Worksheets. Every kid that goes to an elementary school brings them home most nights. Worksheets on addition, subtraction, multiplication, division facts and spelling words.
Don’t get me wrong. I’m a big believer of repetition and memorization. It’s absolutely necessary as a building block for strong mental math, and ask my kids- I’m a stickler about mental math. I don’t let them use calculators until Algebra 1. They learned not to ask… and they all realize they are better for it when they are older.
I think any parent will agree, there are many ways to learn different things. While repetition is important, schools often miss the boat on getting young fabulous little minds to think about things differently. There is a huge difference between solving and calculating.
I’ve spent countless hours creating curricula for my kids to meet their individual needs, as well as meet their strengths and weaknesses. One thing I’ve been sure to incorporate into the early years is logic. And by “early years”, I mean preschool. I have found that the earlier the better when it comes to shaping the way I want my kids to think.
It is critically important for young ones’ brains to understand that there are different ways to solve problems other than just computing addition and subtraction problems. Those are important, but the brain needs to learn how to find the answers by other means. Logic comes in many forms these days and I haven’t met the young learner that hasn’t loved it in one form or another.
As I’ve said (ad nauseam…possibly?) I’ve been homeschooling for 20 years and I have formulated some thoughts on teaching logic skills to younger kids.
First and Foremost, Keep It Fun
I start with games like LogicLinks and Cart Before the Horse. Both are fun and engaging and can be played at beginner levels.
If you want some great online fun, try out these. There are some (annoying) ads, for sure, but you can ignore them or pay to play ‘ad free’. I would recommend these games for 7 and up, partially because of the ads and there is also more of a challenge involved.
Civiballs at Cool Math Games: When you cut the chain, how will the ball swing? Get the colored balls into their matching buckets… But, you’ll need to do some planning!
“Civiballs is a fun challenge! Players have to snip the chains on the screen in the correct order. Weights will drop, cannons will shoot, and everything has to be timed perfectly to get the balls into the right buckets!”
Factory Balls 1 at Cool Math Games: A cool logic game! Duplicate the designed balls by dropping white balls into different buckets of paint, putting belts on and more.
“A recently discovered logic game: players have to figure out through reason and elimination which tools do which tasks. They then have to carry out the tasks in the correct order to finish decorating each ball according to the instructions. A tricky game, but a fun one!”

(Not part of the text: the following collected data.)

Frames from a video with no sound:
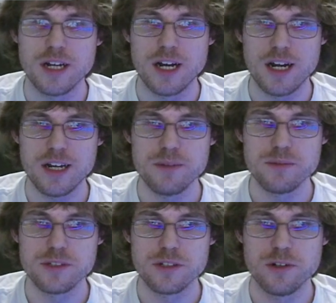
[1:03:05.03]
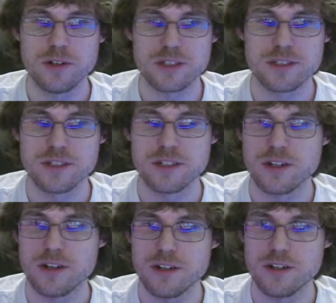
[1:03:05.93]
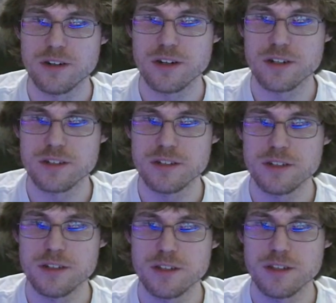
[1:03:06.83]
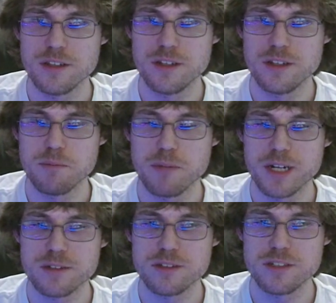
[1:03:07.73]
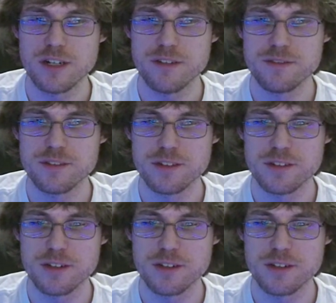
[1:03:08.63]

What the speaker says: I was hooked on the Microsoft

Keep A Variety Of Options At The Ready
Once they get older, not only do they still enjoy these games(and they play them independently). They also can handle a little more of a challenge. That’s when the Zoombinis make their grand entrance. I actually put this game into their weekly school schedule for something that they can look forward to. It makes them feel like they’re playing and I know they are learning. It’s a win-win, but don’t tell them.
In the entertaining and educational game Zoombinis, players guide the little blue creatures through fun and increasingly challenging puzzles on their way to a new home.

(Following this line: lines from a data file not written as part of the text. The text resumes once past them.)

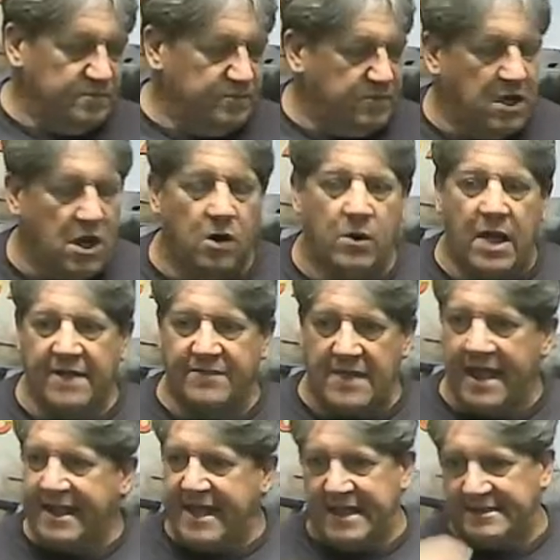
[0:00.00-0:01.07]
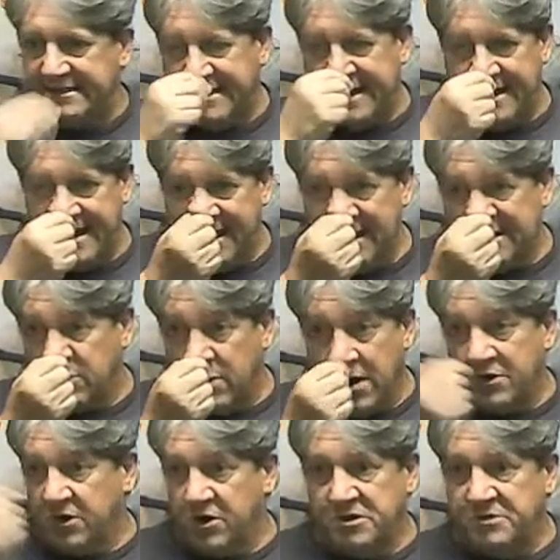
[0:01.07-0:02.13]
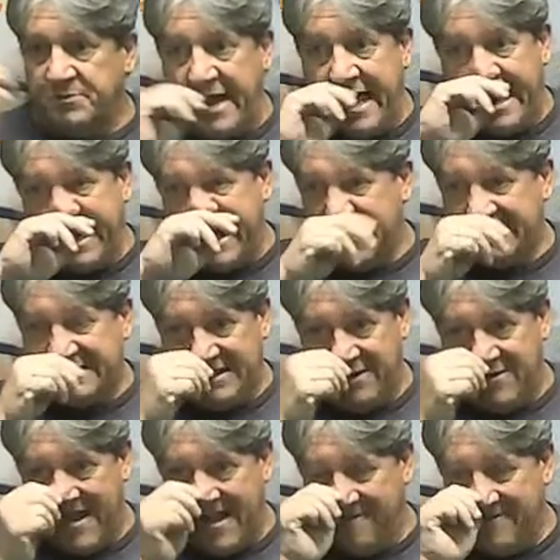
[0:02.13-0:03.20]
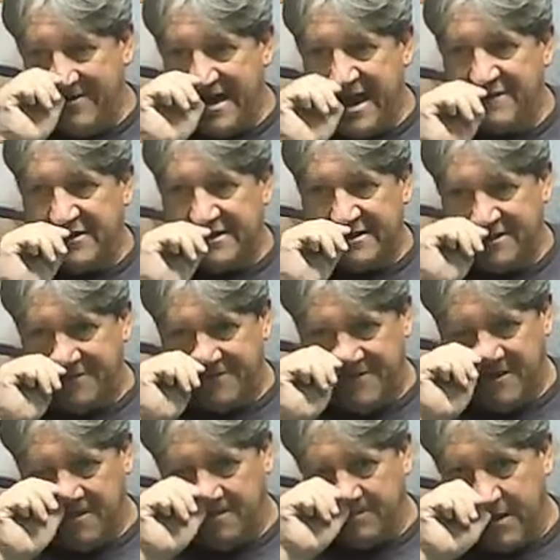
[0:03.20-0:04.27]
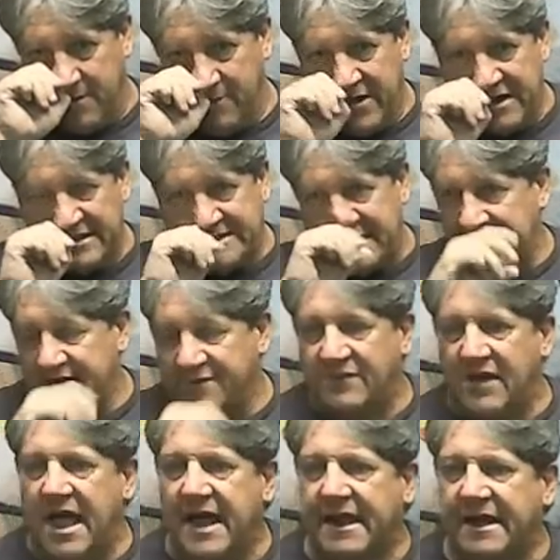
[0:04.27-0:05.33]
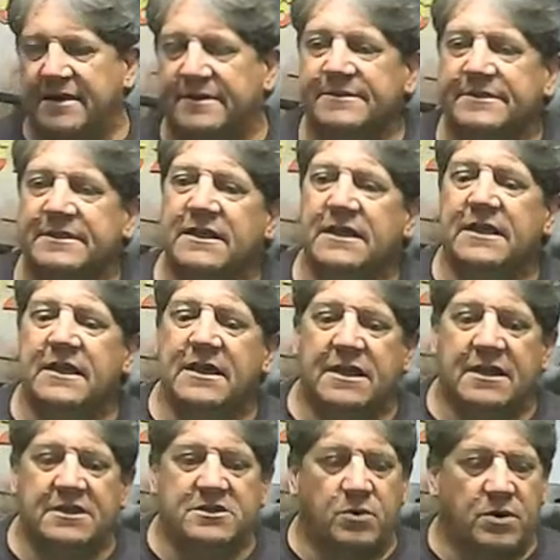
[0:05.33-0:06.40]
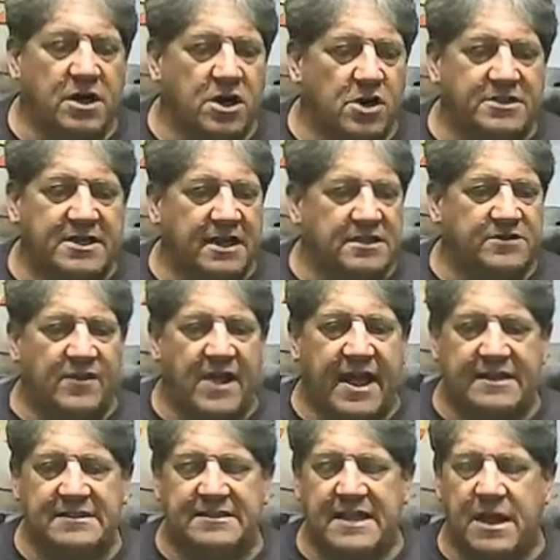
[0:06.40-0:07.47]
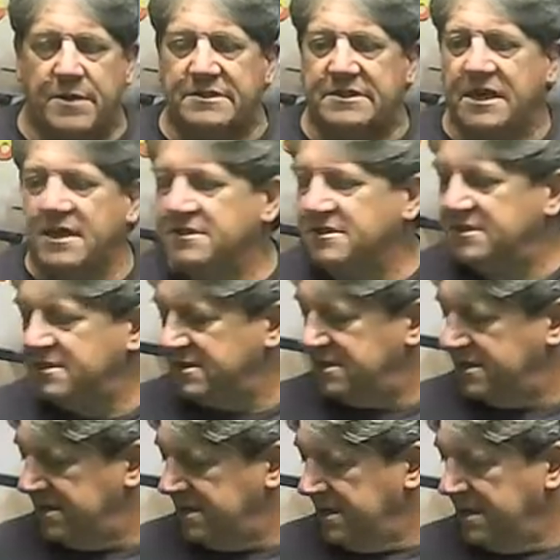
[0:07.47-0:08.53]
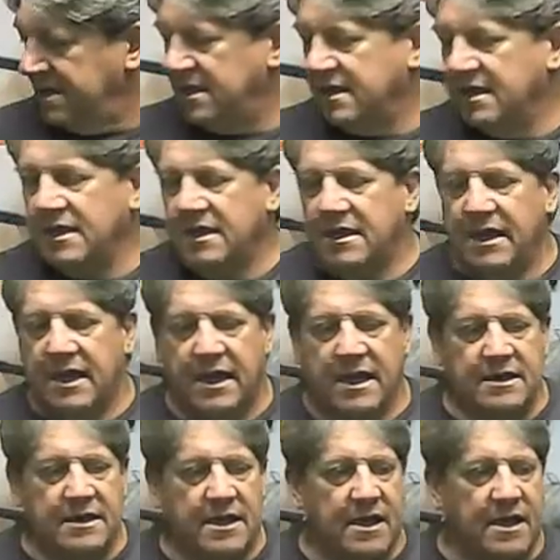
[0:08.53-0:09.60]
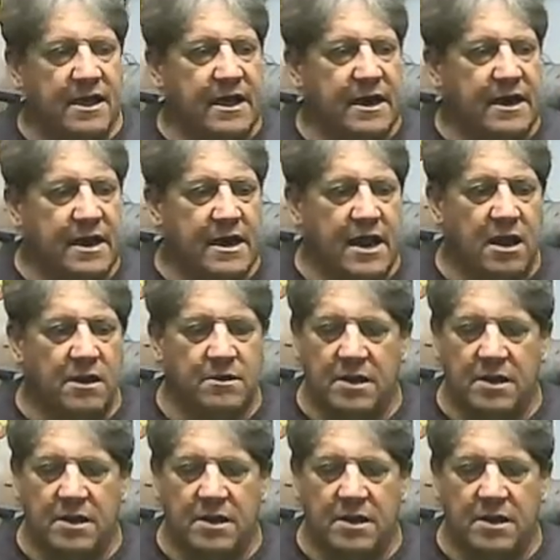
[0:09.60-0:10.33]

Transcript: You know, I can't see it, unless weather goes bad. I can't see why I wouldn't have it to the field by Wednesday to fly it. So we're gonna go test fly it and see how it does, and then I'll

“Zoombinis is a classic family favorite; ask any of us! Everyone remembers Bubble Abyss and the Fleens. No one can possibly forget Arno the Pizza Troll. Each step on the Zoombinis’ Logical Journey involves puzzles that you have to solve in order to bring the little blue characters to their new home. Whether it’s delivering them across the Allergic Cliffs or organizing them in a specific order on a river barge, players have to stretch their brains in order to guide the Zoombinis safely. It’s definitely worth checking out!”
When it comes to logic in their curriculum, I use some really great stuff. I incorporate this into their daily schedules and try to switch them around so they don’t get bored.
Perplexors is a reading/language based logic puzzle. The series of books require a fair amount of attention, so I’m inclined to wait until 3rd grade or so. They come in
multiple levels to keep them challenged through middle school and the logic puzzles are goofy and entertaining. I highly recommend!
Finally, to complete your logic curriculum for elementary through middle school age students, I find the more traditional grid-style logic puzzles in Mind Benders. As with the Perplexors series, these puzzles are great for helping kids learn about deductive reasoning skills. Like other books and online programs, Mind Benders puzzles are available from the early grades all the way up. The benefit to these is that there is less reading required, so kids can be successful at an earlier age. They also come in Cd-Rom format (although I prefer old-fashioned pencil and paper for these puzzles).
There is untapped potential in our children that our current school system is sadly deficient in developing. Please, parents, teach your kids how to think and solve through logic and reasoning. They will thank you.